Sharon Stewart
Born in Edinburg, Texas in 1955, Stewart studied finance and economics at the University of Texas and Harvard University before becoming a photographer. Engaged with what she calls the "cultural landscape," Stewart has used the camera as a companion for investigating human relationships with the land. The artist comes from a family tradition of photography that includes her great-great-aunt and her great-grandfather. Her first major series, Toxic Tour of Texas, is a travelogue of man-made places of environmental distress in her home state, accompanied by commentary from employees of the industrial sites, government regulators, and from its neighbors, many of whose lives have been altered by their proximity to these locations. Using these grassroots activists as her guides, Stewart found that their commitment to safe land, air, and water crossed social, economic, and racial boundaries. The idea for the project originated with a journalist friend of Stewart's, who needed illustrations, but once his article was completed the photographer continued to explore the topic across the state, both visually and with oral histories. The Toxic Tour was circulated as a traveling exhibition by the Texas Humanities Resource Center and the Texas Photographic Society, and is archived in the Southwest Collection at Texas Tech University in Lubbock. Work from the project is also included in The Altered Landscape, Carol Franc Buck Collection at the Nevada Museum of Art in Reno (see publication The Altered Landscape, ed. Peter Pool, 1999); John Szarkowski's American Landuse Collection for Paine-Webber; the Harry Ranson Humanities Resource Center at the University of Texas, Austin; the Museum of Fine Arts, Houston; and the Worcester Art Museum.
As a result of her work and the publication of Toxic Tour of Texas (1992), Stewart was invited to join the Water in the West collaborative, whose members document the history and politics of water use in the American West; her work is part of their archive at the Center for Creative Photography at the University of Arizona in Tucson. Stewart lived in Houston for many years and was an active participant in the photography community there, eventually becoming the founding Vice President for the Houston Center for Photography. While visiting New Mexico, Stewart was invited to visit the northern village of El Cerrito for the annual limpia, the cleaning of the community acequia. Inspired by this ancient example of gravity-flow irrigation, passed and maintained from generation to generation, the artist began photographing the limpia and its participants in 1992 for a project she initially titled El Cerrito y La Acequia Madre (The Little Hill and the Mother Ditch). "Seeing the universal in the specific," she writes in her statement about the work, "this exploration of a small village's survival gives insights to sustainability through cooperation." In 1994, the artist moved to New Mexico, where she continues to live in Chacón in the Mora Valley in the northern part of the state. Oral histories conducted by the artist in conjunction with this project between 1993-2003 are in the collection of the University of New Mexico, Center for Southwest Research. Expanding her inquiry to the larger community of El Cerrito, Stewart eventually renamed the project Agua es vida: A Village Life Portrait.

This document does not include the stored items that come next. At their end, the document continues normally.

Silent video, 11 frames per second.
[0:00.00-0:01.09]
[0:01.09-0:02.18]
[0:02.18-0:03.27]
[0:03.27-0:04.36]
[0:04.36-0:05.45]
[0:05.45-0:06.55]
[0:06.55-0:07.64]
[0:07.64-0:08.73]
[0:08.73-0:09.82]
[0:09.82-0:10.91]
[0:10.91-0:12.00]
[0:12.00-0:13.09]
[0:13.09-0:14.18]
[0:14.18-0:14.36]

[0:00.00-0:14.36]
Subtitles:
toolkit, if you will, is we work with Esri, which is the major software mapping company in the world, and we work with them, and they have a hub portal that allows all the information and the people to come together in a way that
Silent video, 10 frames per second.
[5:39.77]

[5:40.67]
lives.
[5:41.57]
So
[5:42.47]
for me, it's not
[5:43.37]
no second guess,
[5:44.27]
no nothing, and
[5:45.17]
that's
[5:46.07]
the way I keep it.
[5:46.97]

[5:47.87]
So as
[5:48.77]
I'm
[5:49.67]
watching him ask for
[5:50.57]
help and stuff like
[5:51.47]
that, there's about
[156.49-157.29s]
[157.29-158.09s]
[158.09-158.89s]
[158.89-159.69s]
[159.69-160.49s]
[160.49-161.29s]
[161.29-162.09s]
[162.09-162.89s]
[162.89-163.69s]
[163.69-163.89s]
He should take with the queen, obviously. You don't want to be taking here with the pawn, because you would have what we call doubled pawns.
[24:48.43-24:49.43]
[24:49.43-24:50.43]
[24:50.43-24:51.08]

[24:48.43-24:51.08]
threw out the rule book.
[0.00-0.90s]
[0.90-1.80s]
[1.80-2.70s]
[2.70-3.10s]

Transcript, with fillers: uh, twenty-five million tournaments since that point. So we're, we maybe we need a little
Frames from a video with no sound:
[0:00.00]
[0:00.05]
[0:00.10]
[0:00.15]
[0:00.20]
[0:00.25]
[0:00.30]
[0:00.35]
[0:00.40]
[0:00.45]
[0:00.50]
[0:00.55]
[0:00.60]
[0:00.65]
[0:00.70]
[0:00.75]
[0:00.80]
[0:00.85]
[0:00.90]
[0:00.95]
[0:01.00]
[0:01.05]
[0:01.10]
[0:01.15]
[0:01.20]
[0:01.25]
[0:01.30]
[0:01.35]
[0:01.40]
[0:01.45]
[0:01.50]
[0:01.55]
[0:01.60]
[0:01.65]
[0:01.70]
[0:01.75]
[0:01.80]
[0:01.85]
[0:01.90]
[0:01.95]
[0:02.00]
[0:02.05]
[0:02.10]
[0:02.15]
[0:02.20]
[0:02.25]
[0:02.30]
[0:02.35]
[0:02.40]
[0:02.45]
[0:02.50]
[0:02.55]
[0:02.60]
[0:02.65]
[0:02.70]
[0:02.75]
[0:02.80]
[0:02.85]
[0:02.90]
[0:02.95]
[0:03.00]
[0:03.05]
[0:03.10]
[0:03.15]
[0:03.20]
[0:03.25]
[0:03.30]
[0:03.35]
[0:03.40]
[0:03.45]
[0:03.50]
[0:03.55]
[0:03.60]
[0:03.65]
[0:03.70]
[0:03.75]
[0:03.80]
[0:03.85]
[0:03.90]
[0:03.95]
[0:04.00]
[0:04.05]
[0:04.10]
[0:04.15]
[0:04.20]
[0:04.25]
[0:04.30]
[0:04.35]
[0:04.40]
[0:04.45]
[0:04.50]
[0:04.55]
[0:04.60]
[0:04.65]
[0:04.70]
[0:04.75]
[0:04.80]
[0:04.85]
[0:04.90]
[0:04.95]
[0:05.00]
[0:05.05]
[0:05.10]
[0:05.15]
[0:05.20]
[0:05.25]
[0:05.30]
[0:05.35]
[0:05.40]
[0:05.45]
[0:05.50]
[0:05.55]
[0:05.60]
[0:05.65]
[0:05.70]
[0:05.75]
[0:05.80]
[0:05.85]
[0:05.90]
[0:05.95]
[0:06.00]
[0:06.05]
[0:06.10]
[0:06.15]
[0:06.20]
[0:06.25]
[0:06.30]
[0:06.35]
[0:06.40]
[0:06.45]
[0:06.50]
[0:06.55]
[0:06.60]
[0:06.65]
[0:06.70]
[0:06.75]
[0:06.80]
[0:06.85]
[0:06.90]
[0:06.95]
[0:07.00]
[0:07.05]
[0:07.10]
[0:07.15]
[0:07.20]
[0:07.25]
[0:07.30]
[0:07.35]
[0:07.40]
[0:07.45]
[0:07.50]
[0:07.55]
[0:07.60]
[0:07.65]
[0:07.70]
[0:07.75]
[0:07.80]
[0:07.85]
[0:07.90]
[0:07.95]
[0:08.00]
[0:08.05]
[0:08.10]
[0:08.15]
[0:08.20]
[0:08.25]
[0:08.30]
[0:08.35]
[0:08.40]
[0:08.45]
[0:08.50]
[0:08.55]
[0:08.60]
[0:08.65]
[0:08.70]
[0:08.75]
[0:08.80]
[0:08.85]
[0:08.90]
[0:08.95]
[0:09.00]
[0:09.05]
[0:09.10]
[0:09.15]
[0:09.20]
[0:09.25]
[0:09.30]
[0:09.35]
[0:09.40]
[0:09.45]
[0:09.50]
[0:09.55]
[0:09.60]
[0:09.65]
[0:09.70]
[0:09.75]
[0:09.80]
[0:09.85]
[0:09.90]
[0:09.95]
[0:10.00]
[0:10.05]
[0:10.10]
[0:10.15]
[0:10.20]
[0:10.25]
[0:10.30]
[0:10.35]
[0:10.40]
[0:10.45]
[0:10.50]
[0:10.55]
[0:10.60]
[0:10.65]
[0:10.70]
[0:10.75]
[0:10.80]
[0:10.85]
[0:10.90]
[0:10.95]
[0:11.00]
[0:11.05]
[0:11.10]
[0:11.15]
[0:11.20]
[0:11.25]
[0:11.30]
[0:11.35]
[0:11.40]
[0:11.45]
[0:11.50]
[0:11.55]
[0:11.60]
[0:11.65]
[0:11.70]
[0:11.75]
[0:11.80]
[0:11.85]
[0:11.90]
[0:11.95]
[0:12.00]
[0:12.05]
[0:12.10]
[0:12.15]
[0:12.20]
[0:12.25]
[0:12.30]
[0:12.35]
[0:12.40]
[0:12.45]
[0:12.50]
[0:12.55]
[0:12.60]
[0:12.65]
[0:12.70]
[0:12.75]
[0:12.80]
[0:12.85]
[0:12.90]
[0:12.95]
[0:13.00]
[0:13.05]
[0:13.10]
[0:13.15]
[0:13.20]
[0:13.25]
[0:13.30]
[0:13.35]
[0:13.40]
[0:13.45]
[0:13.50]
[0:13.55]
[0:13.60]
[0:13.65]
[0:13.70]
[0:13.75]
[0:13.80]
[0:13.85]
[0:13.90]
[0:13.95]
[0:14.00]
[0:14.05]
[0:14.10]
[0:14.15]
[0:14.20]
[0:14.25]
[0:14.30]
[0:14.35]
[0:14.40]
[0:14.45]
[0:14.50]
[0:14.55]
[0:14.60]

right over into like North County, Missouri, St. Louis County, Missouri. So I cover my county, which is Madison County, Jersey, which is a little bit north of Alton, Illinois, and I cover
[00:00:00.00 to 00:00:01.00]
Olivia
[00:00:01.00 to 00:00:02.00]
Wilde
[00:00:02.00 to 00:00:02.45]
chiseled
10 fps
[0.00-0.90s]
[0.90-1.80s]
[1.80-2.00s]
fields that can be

El Cerrito has been the focus of several studies, beginning with a 1939 Rural Life Studies Project (administered through the Bureau of Agricultural Economics via the U.S. Department of Agriculture) that featured photographs by Irving Rusinow (made around 1941) that are now in the collection of the National Archive in Washington, D.C. More recent studies include "Community Change and Persistence: The Case of El Cerrito, New Mexico" by Clyde Eastman and Richard S. Krannich (in the periodical Community Development, Taylor & Francis, Volume 26, Issue 1, March 1995, p. 41-52), an essay that emphasizes the revitalization of the village since its decline in the 1960s and evaluates nine published studies and one doctoral dissertation on the village, and El Cerrito, New Mexico: Eight Generations in a Spanish Village by Richard L. Nostrand (University of Oklahoma Press, 2003).
Stewart's black-and-white photographs connect with a long tradition of recording aspects of village life in New Mexico. In terms of photography, she continues the tradition of capturing small-town American life that is represented in the collection by Russell Lee, Margaret Bourke-White, John Candelario, Walker Evans, Marion Post Wolcott, and others working during the 1930s and 1940s. Like the artists Miguel Gandert and Delilah Montoya, Stewart explores the culture of a New Mexican community that was traditionally Hispanic. And, in sympathy with an artist such as Laura Gilpin, her images express an admiration of the people and way of life she photographs without making them heroic. Stewart's work also connects with that of other concerned landscape photographers in the collection, such as Ansel Adams, Eliot Porter, Robert Adams, and Mark Klett, in its engagement with human choices about how to use natural resources. Her work has been collected and published across the United States, and abroad, and Stewart has received grants and fellowships from organizations including the Mid-America Arts Alliance, the National Endowment for the Arts, and Light Work. Six of the artist's photographs of El Cerrito are in the collection of the New Mexico Capitol Arts Collection.